Hear, hear. I’ve gotten jobs doing things I loved before, and I always noticed that, instead of loving my job, I ended up hating my hobby.

What does public school and high school teaching pay in the US of A? Up here in Kanuistan, thanks to heavy unionisation, it pays well enough (very roughly, from $35,000 to $80,000 per year, depending on seniority). Unless you live in a major urban area, that is a lot of money. If you live in a major urban area, it is still better than most folks make. Teachers here get every statutory holiday on the books, a few professional development days off during the year, extended Christmas and March Break holidays, and summers off (alhtough some do course work during their summers), and although preparing lessons and grading takes some time after school, when you consider how short the school day is, it really is no big deal, particularly for teachers with some experience under their belts. If you like kids, it’s a very good career up here. Is it the same in the States?

That’s why I went from being an English and Outdoor Recreation university prof to being a lawyer. Dealing with students who were not keeners (either not studying enough for English, or not having enough drive to handle hucking waterfalls) took the fun out of it for me.

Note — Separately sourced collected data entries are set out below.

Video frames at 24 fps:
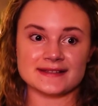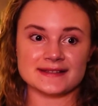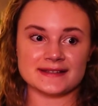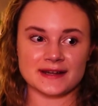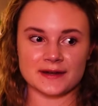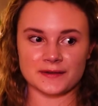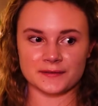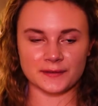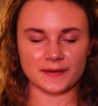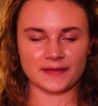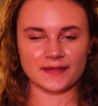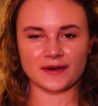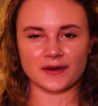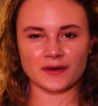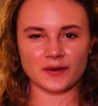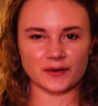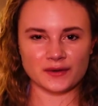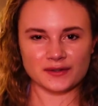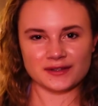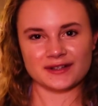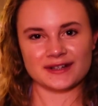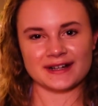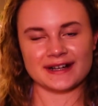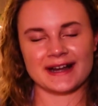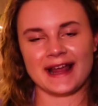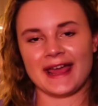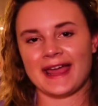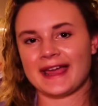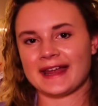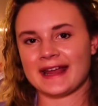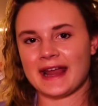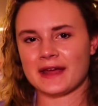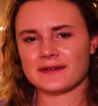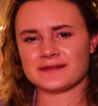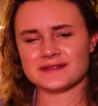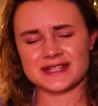stuff when they're older and I
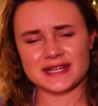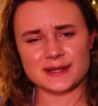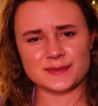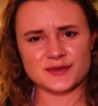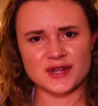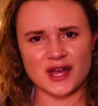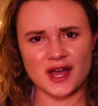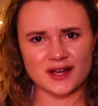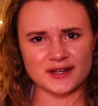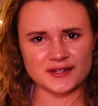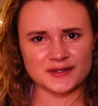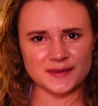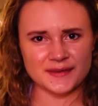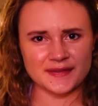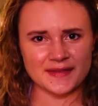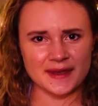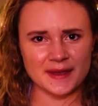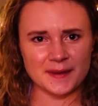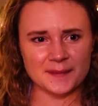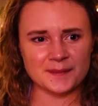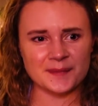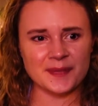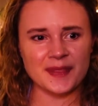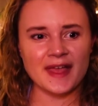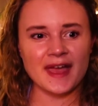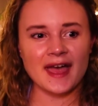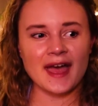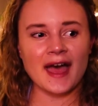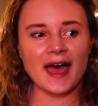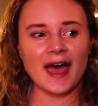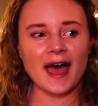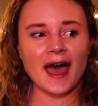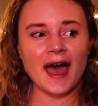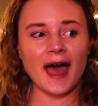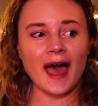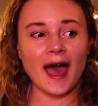can have deep talks with them,
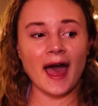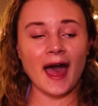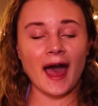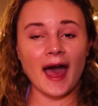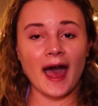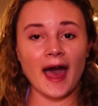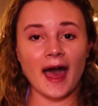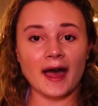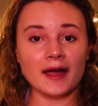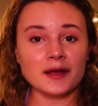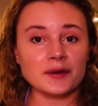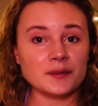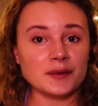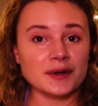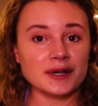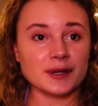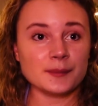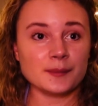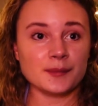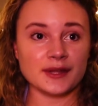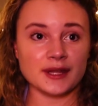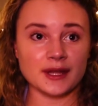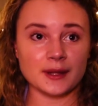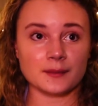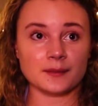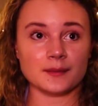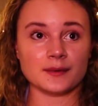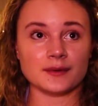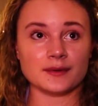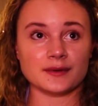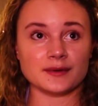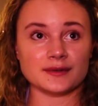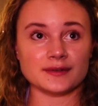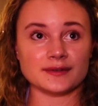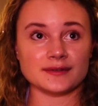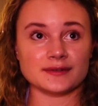I want to be
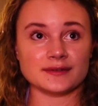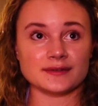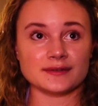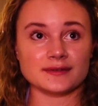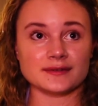able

Needless to say, now all my clients are highly motivated, so working with them is usually pretty rewarding, and when I am away from work and drop down into my hammock to read a novel, or climb into my boat to drop down a river, I have a heck of a lot more fun than I used to.

It always comes down to balance. How much energy do you put into each of the many dimensions of your life, so as to find the optimal balance that gives you the greatest satisfaction over-all.

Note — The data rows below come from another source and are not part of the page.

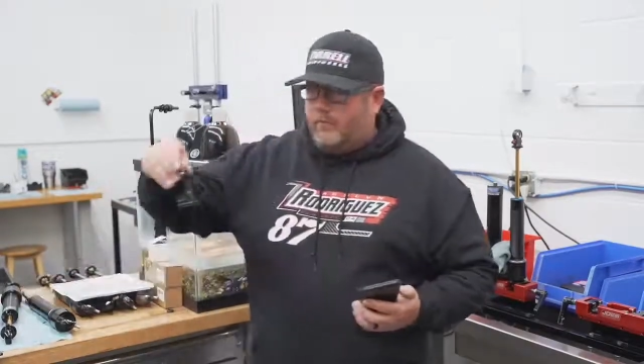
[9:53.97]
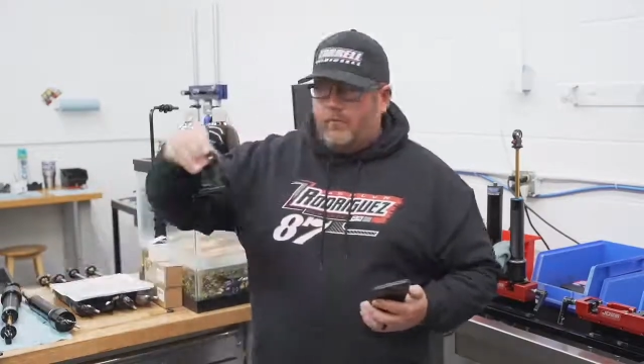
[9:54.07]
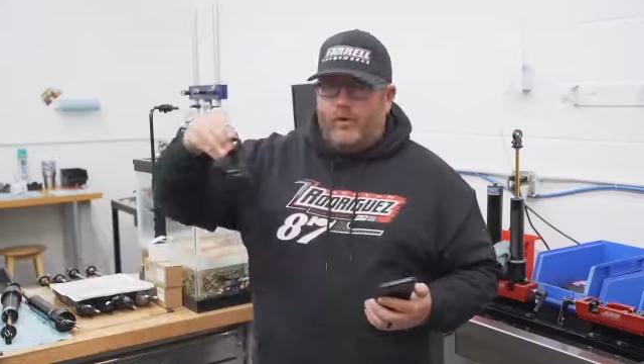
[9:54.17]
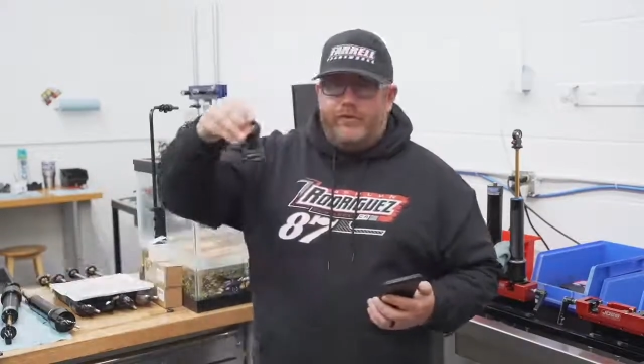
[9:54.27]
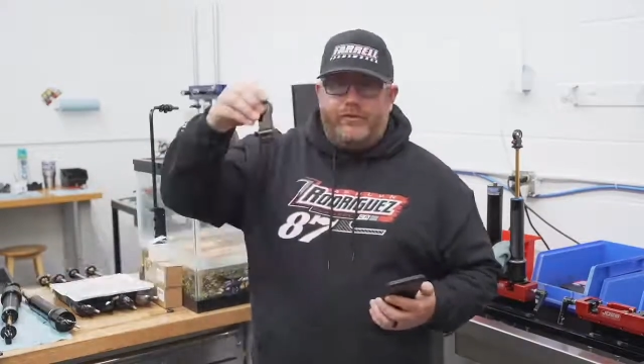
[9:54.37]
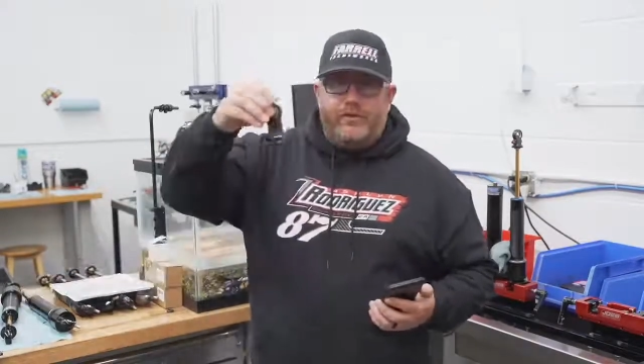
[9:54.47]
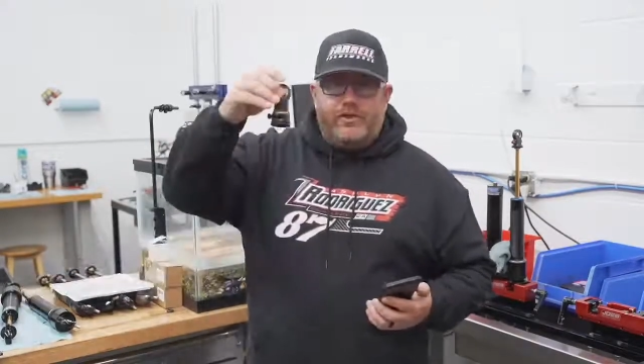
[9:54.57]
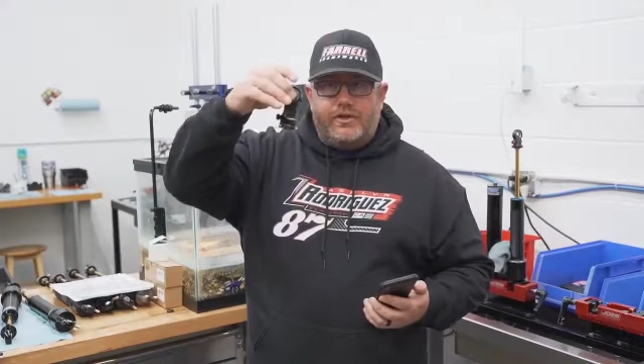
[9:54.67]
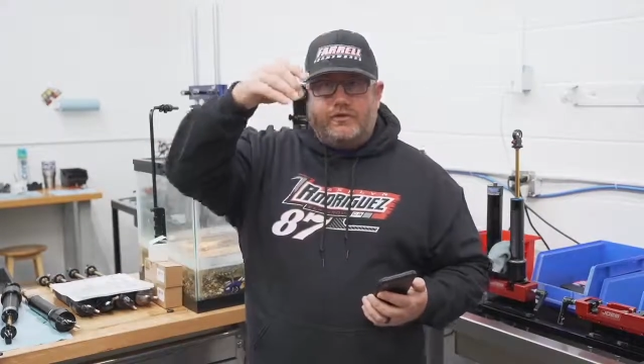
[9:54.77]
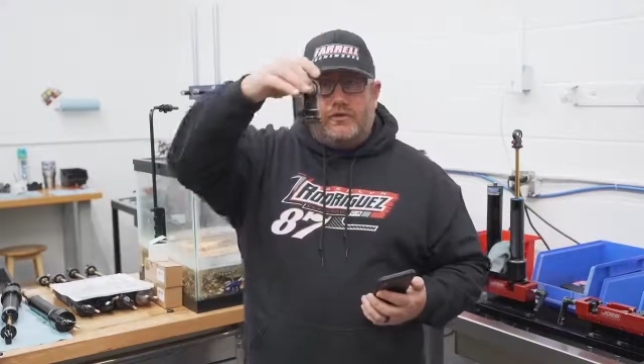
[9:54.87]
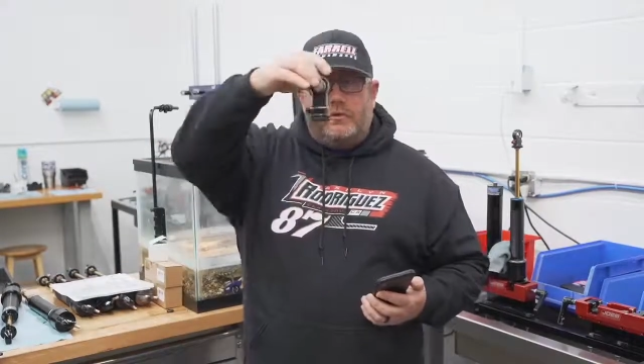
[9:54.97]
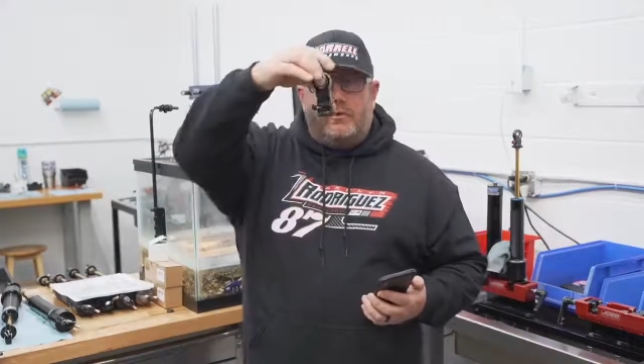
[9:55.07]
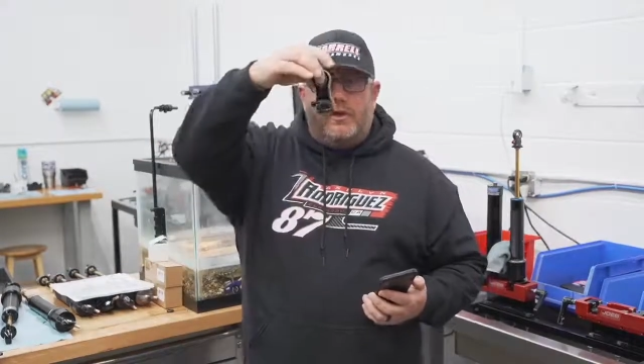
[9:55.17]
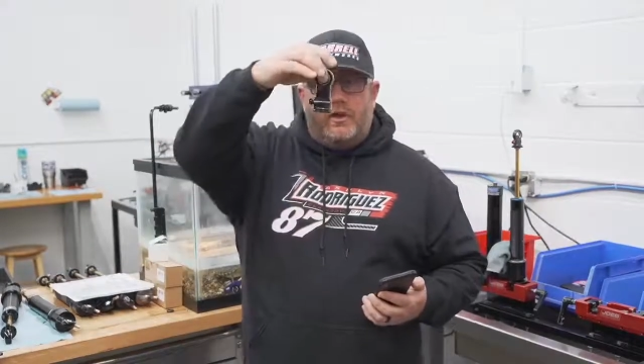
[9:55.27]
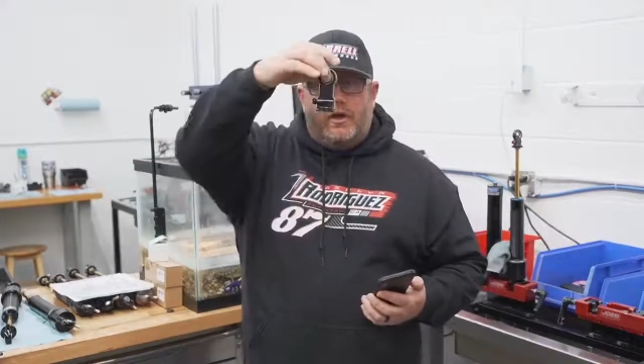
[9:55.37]
whether it's an adjustable
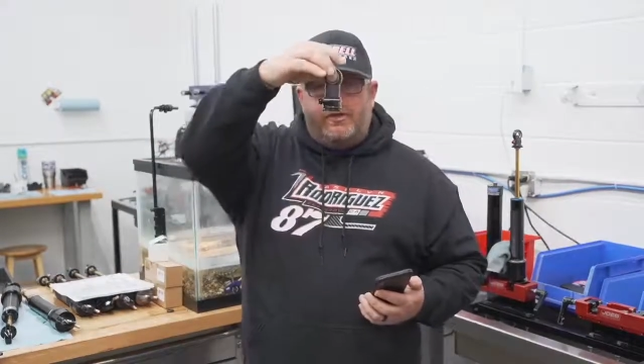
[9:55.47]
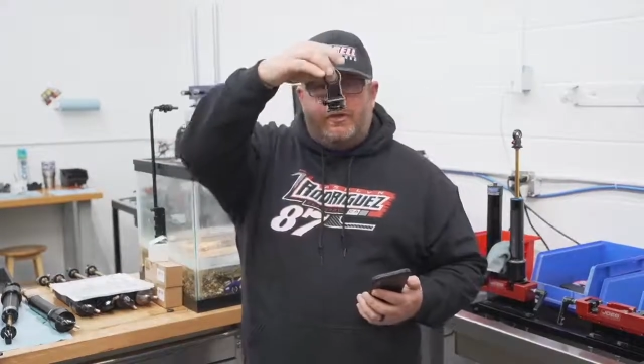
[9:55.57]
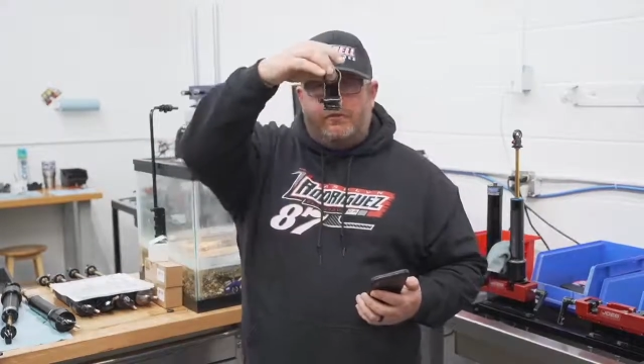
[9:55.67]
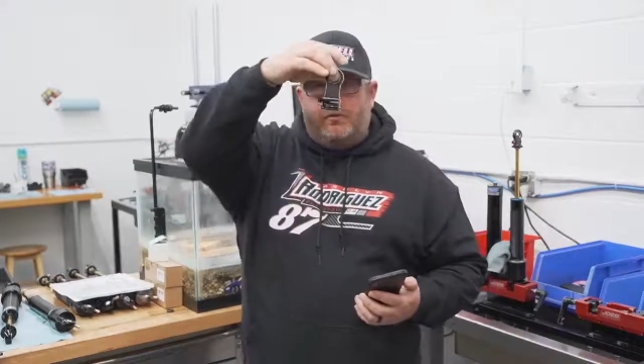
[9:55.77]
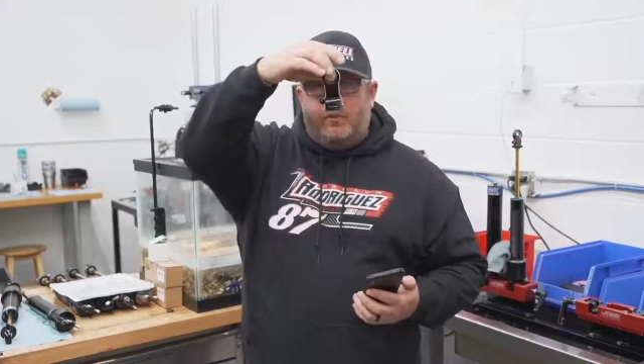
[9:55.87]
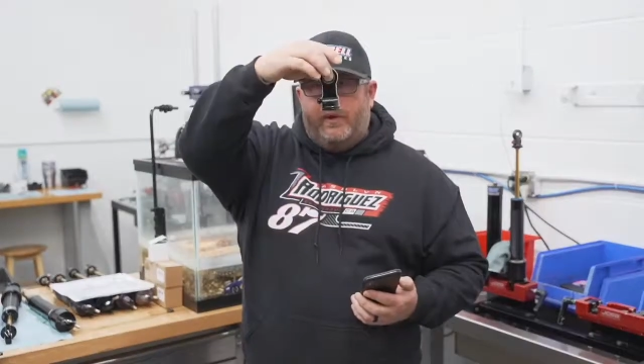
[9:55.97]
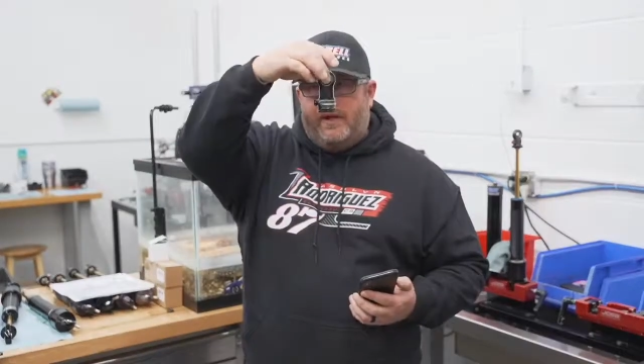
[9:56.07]
or a non-adjustable,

'Cause if that doesn’t send you screaming from the room, nothing will. :wink: (Paralegals and clerks get the drudge work, get the insane deadlines, and get to suffer under emotionally unballanced lawyers).

If you like being a paralegal, then consider law school. It’s a good way to test the waters before diving in (and it can make it easier to get into the schoold of your choice). Also, getting a good first job as a bouncing baby lawyer can be tough unless you are the pick of the litter. Having experience as a paralegal with a good letter of reference will make you much more employable, for you will be running at a profit right out of the gate, wheras most new lawyers are not particularly profitable in their first few months. The learning curve for new lawyers is very steep, so previous paralegal experience will significantly smooth out that curve.

MBAs can also be a dime a dozen. They aren’t an automatic foot in the door unless yours comes from certain schools. (Regionally, there will be favorites and of course the national B-Schools).

There are some sub specialties - Tax for instance. Few people like Tax, so getting an MBT rather than an MBA usually means employability.